──────── RECORDS SHOWN

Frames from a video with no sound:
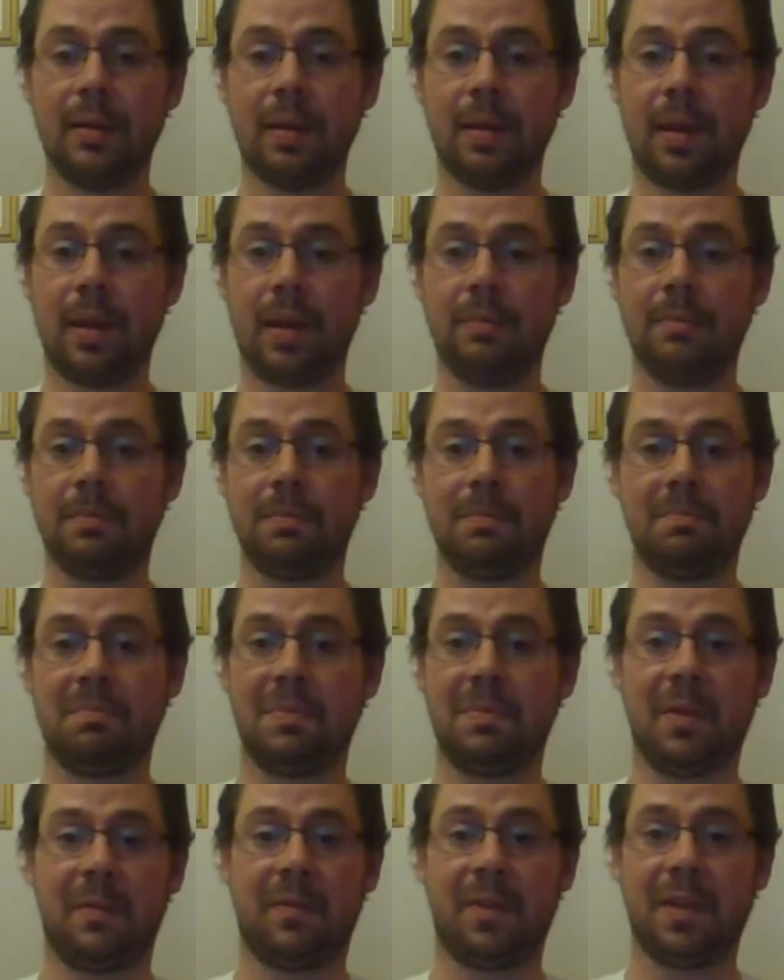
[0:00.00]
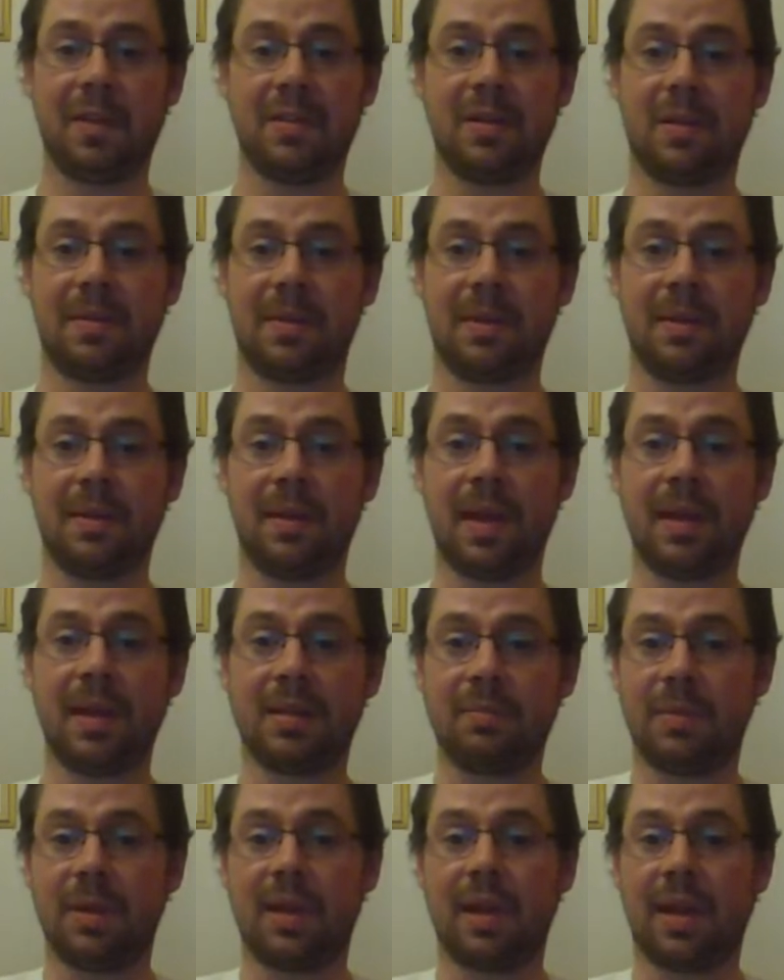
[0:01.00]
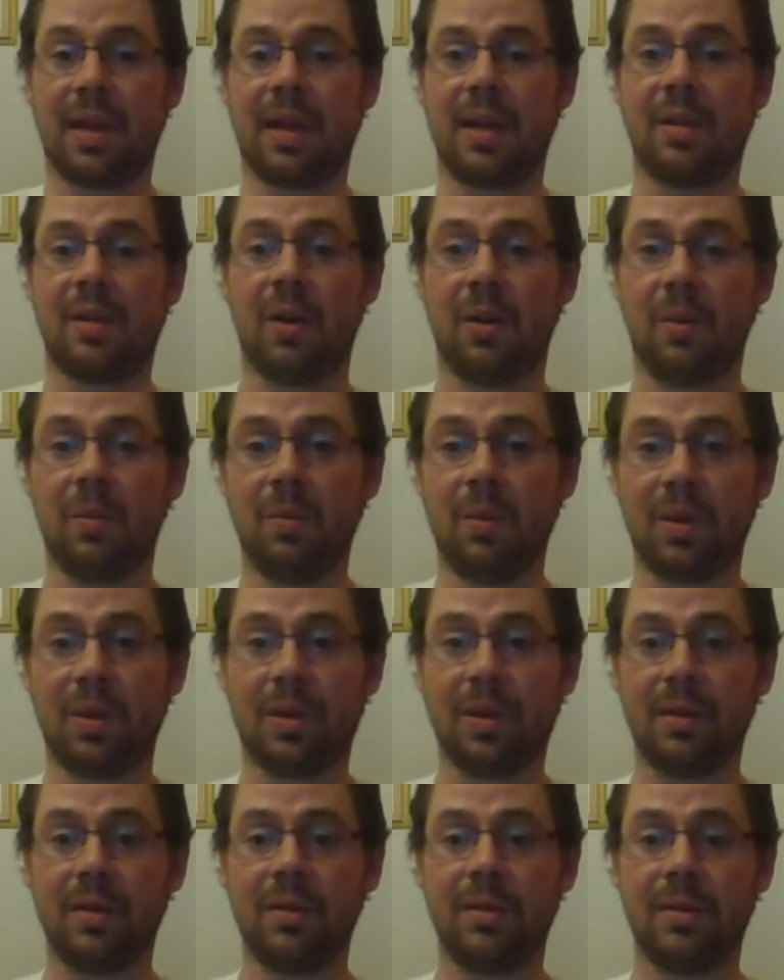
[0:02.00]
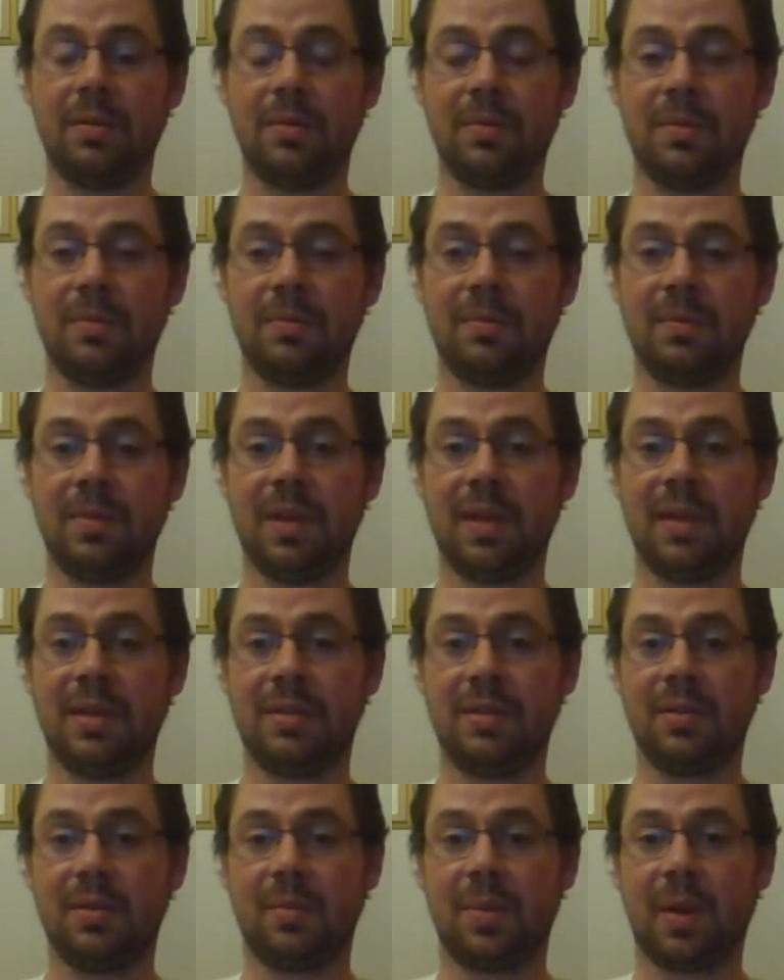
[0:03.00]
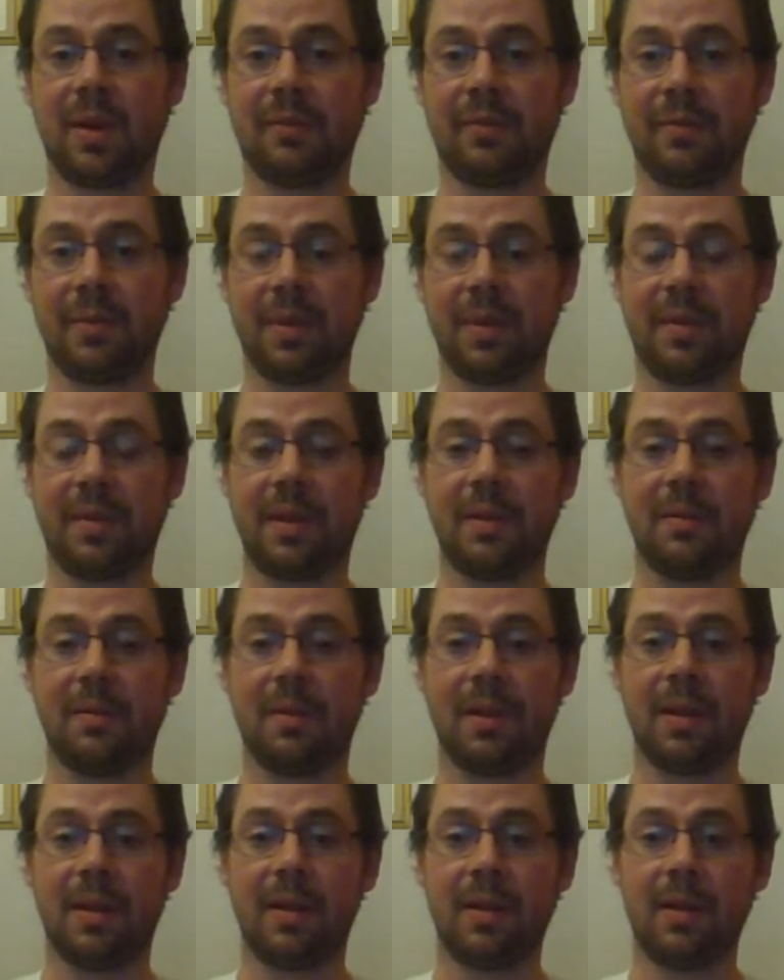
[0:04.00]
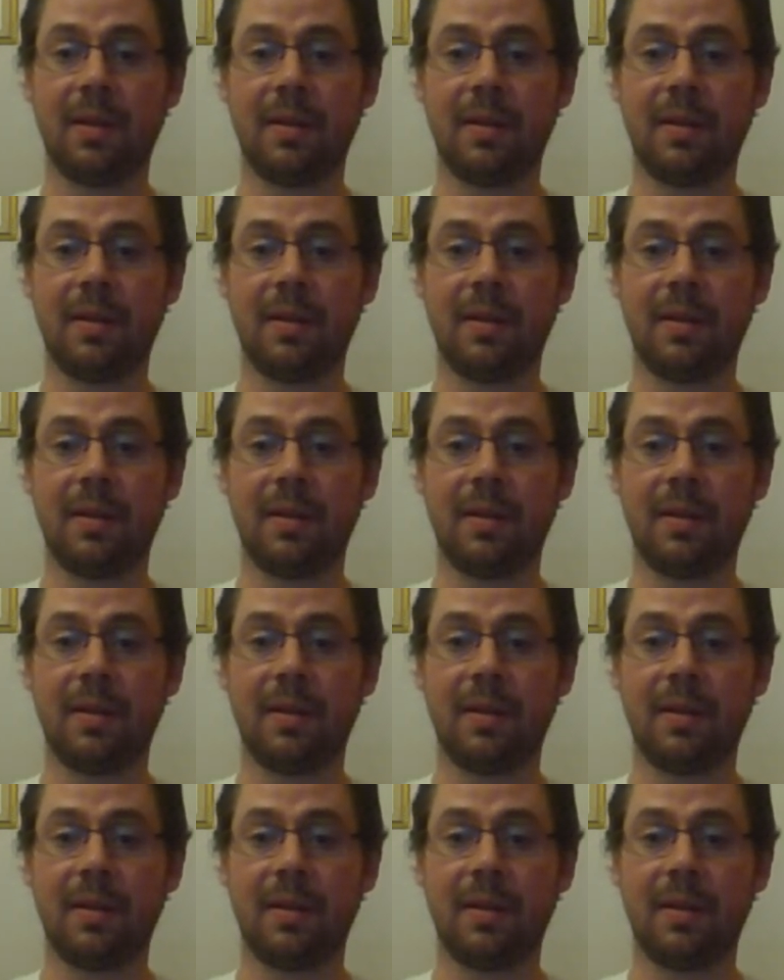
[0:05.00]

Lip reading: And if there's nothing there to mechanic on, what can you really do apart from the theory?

────────────────

_TASK TO CARRY OUT_
For each line above, output its wording exactly and leave out any picture.

_SOLVED PROBLEM_
Frames from a video with no sound:
[0:00.00]
[0:01.00]
[0:02.00]
[0:03.00]
[0:04.00]
[0:05.00]

Lip reading: And if there's nothing there to mechanic on, what can you really do apart from the theory?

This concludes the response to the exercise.